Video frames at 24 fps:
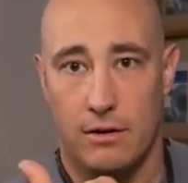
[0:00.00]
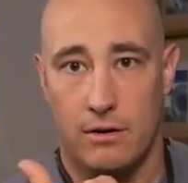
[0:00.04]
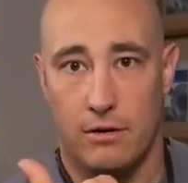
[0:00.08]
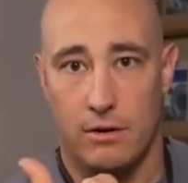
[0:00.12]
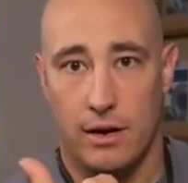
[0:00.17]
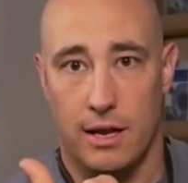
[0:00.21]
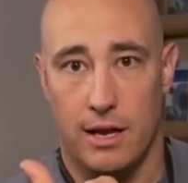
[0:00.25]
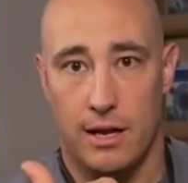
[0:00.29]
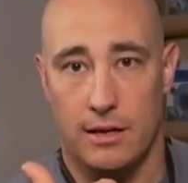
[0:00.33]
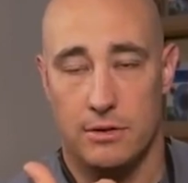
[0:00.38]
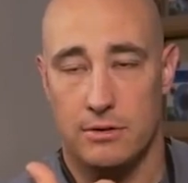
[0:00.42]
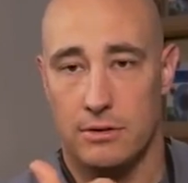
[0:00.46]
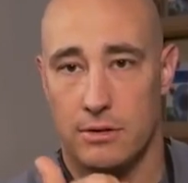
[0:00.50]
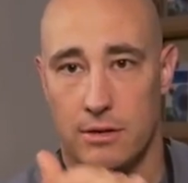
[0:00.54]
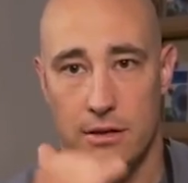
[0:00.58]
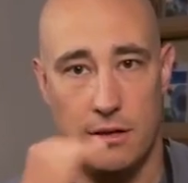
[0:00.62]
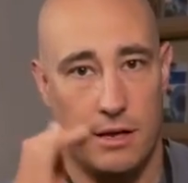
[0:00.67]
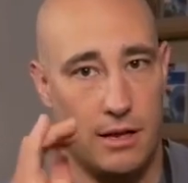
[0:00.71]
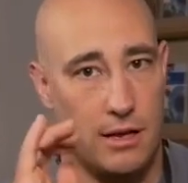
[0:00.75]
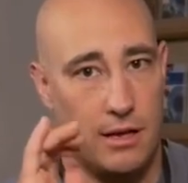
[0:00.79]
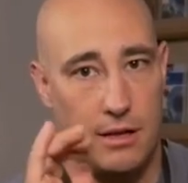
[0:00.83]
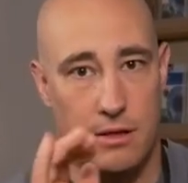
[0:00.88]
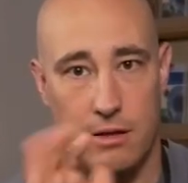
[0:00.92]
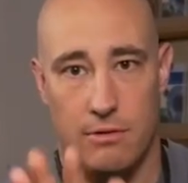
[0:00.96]
Okay, so
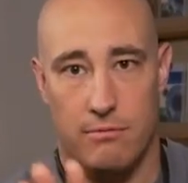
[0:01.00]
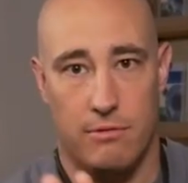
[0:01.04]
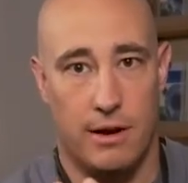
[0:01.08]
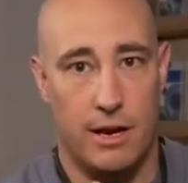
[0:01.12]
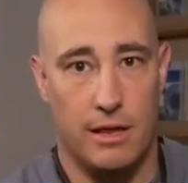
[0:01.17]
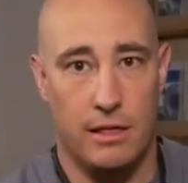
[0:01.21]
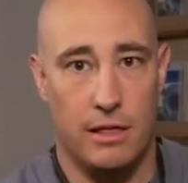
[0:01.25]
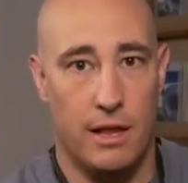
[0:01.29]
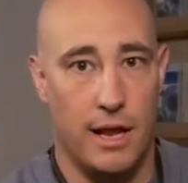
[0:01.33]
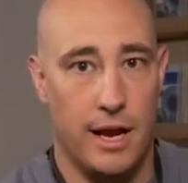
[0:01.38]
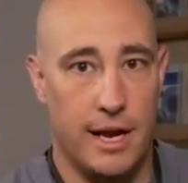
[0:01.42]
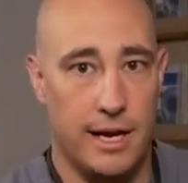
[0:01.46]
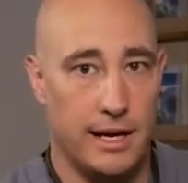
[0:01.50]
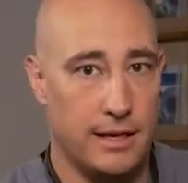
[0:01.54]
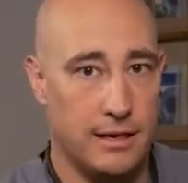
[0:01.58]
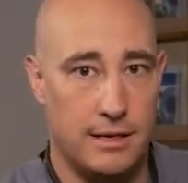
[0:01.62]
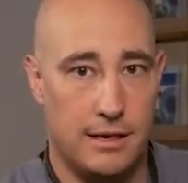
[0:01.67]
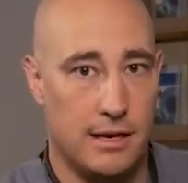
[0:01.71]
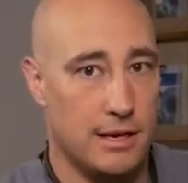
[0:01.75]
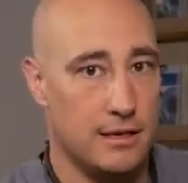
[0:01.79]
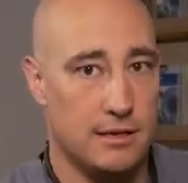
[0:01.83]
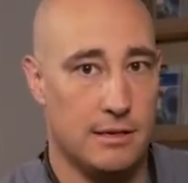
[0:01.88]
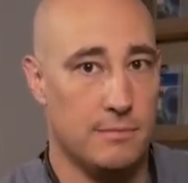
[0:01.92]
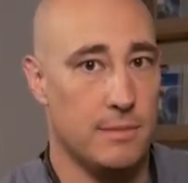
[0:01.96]
the red line
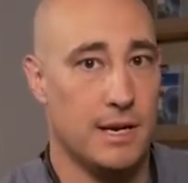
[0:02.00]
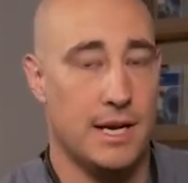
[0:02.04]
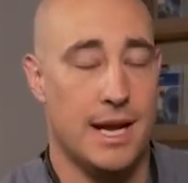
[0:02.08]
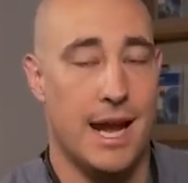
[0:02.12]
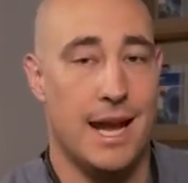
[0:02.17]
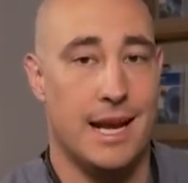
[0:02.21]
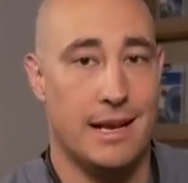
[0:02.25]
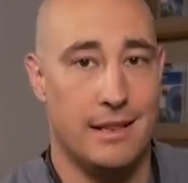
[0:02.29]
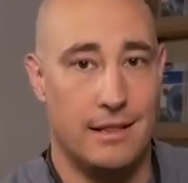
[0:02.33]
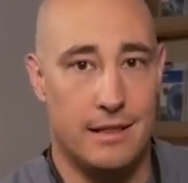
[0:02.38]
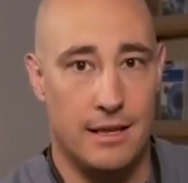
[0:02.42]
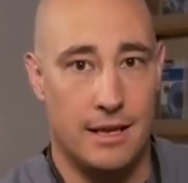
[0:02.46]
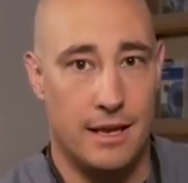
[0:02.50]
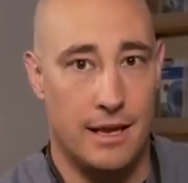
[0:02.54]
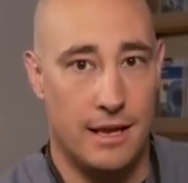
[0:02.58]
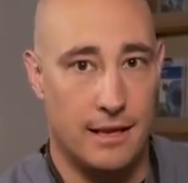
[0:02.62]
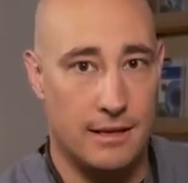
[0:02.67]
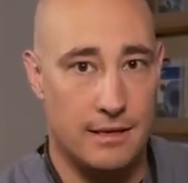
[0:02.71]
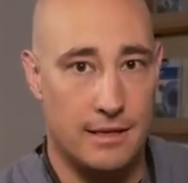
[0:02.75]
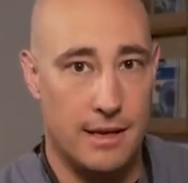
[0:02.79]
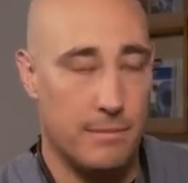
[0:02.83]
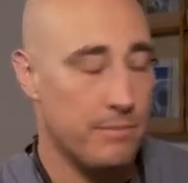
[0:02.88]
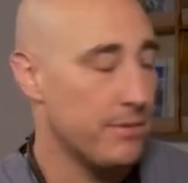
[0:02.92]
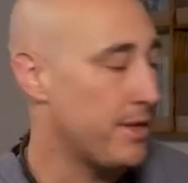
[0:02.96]
doesn't mean anything
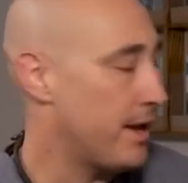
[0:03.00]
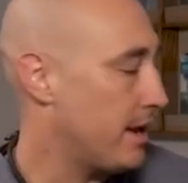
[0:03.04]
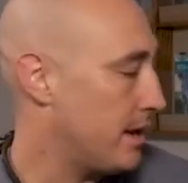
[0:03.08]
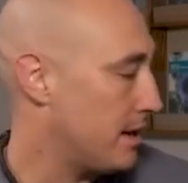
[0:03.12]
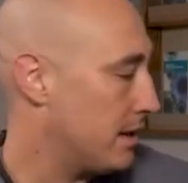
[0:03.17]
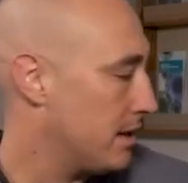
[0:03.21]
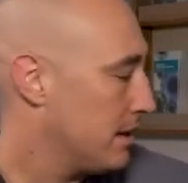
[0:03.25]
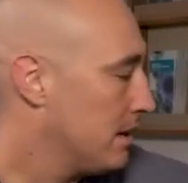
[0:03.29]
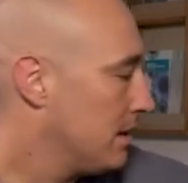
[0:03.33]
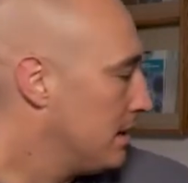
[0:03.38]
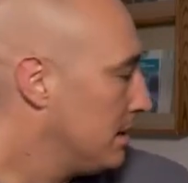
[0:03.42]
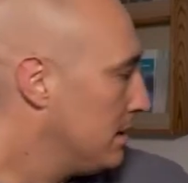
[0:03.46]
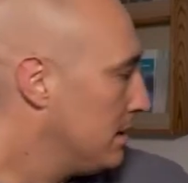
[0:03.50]
except that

§ What you are asked to do: Word for word, restate the records shown above, minus the pictures.

§ Solution:
Video frames at 24 fps:
[0:00.00]
[0:00.04]
[0:00.08]
[0:00.12]
[0:00.17]
[0:00.21]
[0:00.25]
[0:00.29]
[0:00.33]
[0:00.38]
[0:00.42]
[0:00.46]
[0:00.50]
[0:00.54]
[0:00.58]
[0:00.62]
[0:00.67]
[0:00.71]
[0:00.75]
[0:00.79]
[0:00.83]
[0:00.88]
[0:00.92]
[0:00.96]
Okay, so
[0:01.00]
[0:01.04]
[0:01.08]
[0:01.12]
[0:01.17]
[0:01.21]
[0:01.25]
[0:01.29]
[0:01.33]
[0:01.38]
[0:01.42]
[0:01.46]
[0:01.50]
[0:01.54]
[0:01.58]
[0:01.62]
[0:01.67]
[0:01.71]
[0:01.75]
[0:01.79]
[0:01.83]
[0:01.88]
[0:01.92]
[0:01.96]
the red line
[0:02.00]
[0:02.04]
[0:02.08]
[0:02.12]
[0:02.17]
[0:02.21]
[0:02.25]
[0:02.29]
[0:02.33]
[0:02.38]
[0:02.42]
[0:02.46]
[0:02.50]
[0:02.54]
[0:02.58]
[0:02.62]
[0:02.67]
[0:02.71]
[0:02.75]
[0:02.79]
[0:02.83]
[0:02.88]
[0:02.92]
[0:02.96]
doesn't mean anything
[0:03.00]
[0:03.04]
[0:03.08]
[0:03.12]
[0:03.17]
[0:03.21]
[0:03.25]
[0:03.29]
[0:03.33]
[0:03.38]
[0:03.42]
[0:03.46]
[0:03.50]
except that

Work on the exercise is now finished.